Черный огонь. Славяне против варягов и черных волхвов
Для порядка — это конечно, соглашались старейшины. Это понятно. Порядок стоит того. Вон оличи живут без порядка, и витичи живут без него. Откуда у них порядку взяться, коль издревле умишком обижены? Аспидное семя, что те, что другие. Все знают, в стародавние времена было у отца три сына. Старший — умный, от него пошел род поличей. А два меньших — один дурее другого, блох доили, на комара загоном ходили, решетом воду носили. От них роды витичей и оличей расплодились. Нет, без порядка никак нельзя, коль такие соседи рядом, твердили наперебой старики. Только где взять дань для князя, вот в чем вопрос. Три года только и были урожайными, только наелись вдосталь, а до этого пиво водой разводили и животы заливали, чтоб только к спине не присохли. Голодом-холодом как уж маялись, страшно вспомнить. И Коровья старуха опять же неподалеку, так и рыщет, глазами зыркает, выбирает коровушек пожирнее. Одна только надежа на добрую богиню Живу. Если она не спасет стада, опять пропадать начнем.

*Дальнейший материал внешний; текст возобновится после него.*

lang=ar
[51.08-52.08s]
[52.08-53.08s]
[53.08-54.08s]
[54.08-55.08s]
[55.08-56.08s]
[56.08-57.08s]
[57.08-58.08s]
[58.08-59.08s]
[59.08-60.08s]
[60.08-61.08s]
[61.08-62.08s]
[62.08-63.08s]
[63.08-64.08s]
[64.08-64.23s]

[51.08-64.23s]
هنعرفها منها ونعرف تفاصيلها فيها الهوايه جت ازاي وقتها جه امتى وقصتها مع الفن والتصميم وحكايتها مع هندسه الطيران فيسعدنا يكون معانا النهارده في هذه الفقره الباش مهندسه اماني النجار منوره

Дружинники внимательно слушали про трех сыновей, про Коровью смерть, про Живу-надежу. Сочувствовали худому житьишку до слезы на усах. И опять начинали плести кружева про лад-порядок между родами и княжий справедливый суд…
Долго рядились. Приговорили платить князю в год по беличьей шкурке с дыма. Поклялись в том на огне и железе.

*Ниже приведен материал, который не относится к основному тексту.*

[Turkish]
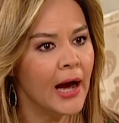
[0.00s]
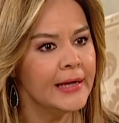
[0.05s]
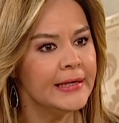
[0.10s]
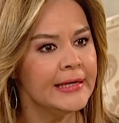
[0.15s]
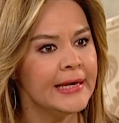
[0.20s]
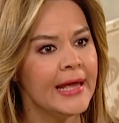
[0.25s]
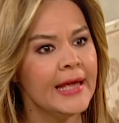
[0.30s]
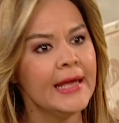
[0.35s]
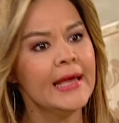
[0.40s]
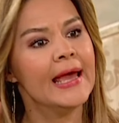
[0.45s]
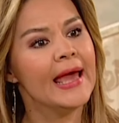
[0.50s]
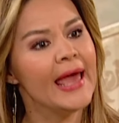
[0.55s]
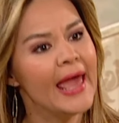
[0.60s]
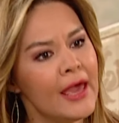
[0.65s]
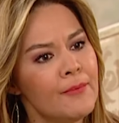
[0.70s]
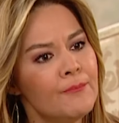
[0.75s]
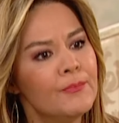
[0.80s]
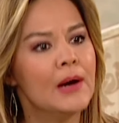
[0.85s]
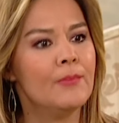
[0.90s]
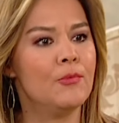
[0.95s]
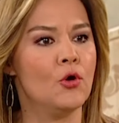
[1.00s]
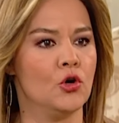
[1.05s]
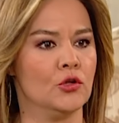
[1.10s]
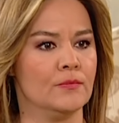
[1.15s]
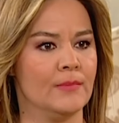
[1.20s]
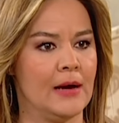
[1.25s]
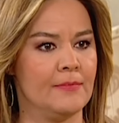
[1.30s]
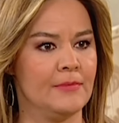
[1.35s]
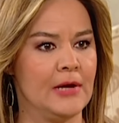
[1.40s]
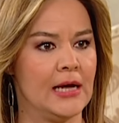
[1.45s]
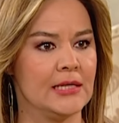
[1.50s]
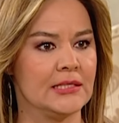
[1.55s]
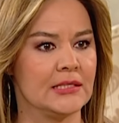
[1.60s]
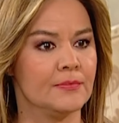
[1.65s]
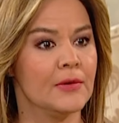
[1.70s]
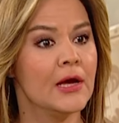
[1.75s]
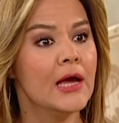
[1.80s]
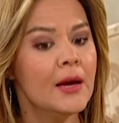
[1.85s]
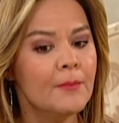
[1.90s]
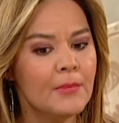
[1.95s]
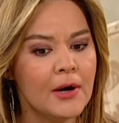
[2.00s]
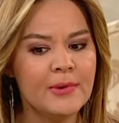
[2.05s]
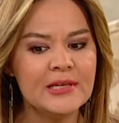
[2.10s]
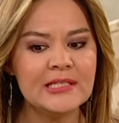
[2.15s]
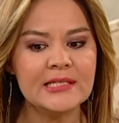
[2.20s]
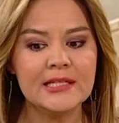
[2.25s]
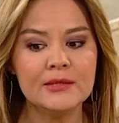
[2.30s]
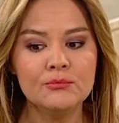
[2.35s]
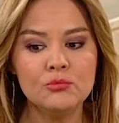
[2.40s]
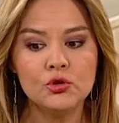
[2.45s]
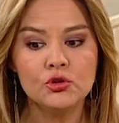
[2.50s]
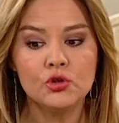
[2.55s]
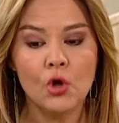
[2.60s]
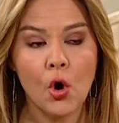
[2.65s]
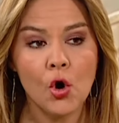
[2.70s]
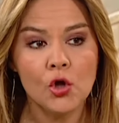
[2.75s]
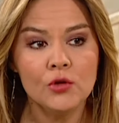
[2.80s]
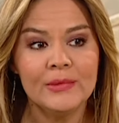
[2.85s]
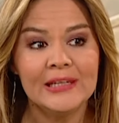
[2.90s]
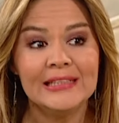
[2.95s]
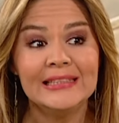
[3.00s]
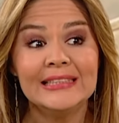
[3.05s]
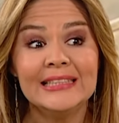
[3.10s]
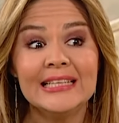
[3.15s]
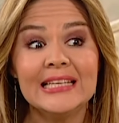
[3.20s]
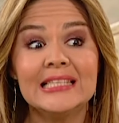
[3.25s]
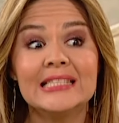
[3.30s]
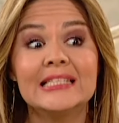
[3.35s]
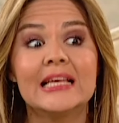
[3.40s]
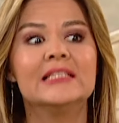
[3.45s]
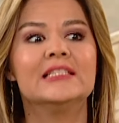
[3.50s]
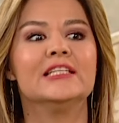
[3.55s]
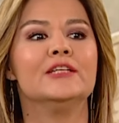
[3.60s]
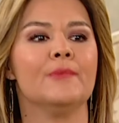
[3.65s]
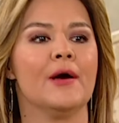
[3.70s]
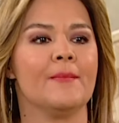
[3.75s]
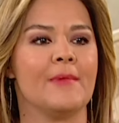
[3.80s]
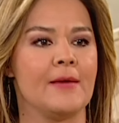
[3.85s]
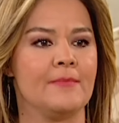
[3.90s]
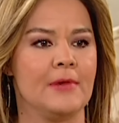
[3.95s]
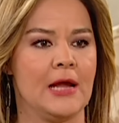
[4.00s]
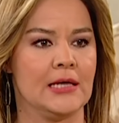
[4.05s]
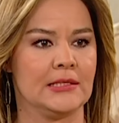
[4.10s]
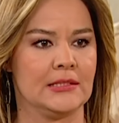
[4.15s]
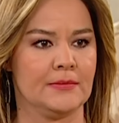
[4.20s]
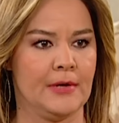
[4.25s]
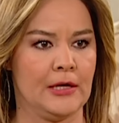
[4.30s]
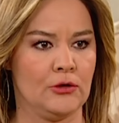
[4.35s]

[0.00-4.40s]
anne hem baba olmam lazım. Babasının burada olmadığını hissettirmemem lazım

С тех пор мы и платим. Только теперь платим больше. Жаден молодой князь Добруж, сын Добрыни. На нашу же дань покупает себе дружины свеев, что жрут в три горла наши запасы. Тоже нам на погибель.
* * *Я же говорю, все беды от пришлых!
Если вспомнить, Сельга по крови тоже не из поличей. Пришлая. Ее малой девчонкой подобрала в лесу старая баба Мотря, собиравшая травы в канун Купалы, когда все родичи, кто еще в силе телесной, чествовали свадьбу Солнца с Месяцем и сами соединялись телами, кто на кого глаз положил или так поймал, без умысла, по горячке. В такую ночь — всем без отказа, исстари повелось. До зари, помню, горели костры на берегу, хохотали бабы и ухали мужики, взбадривая криком и сурицей игру семени.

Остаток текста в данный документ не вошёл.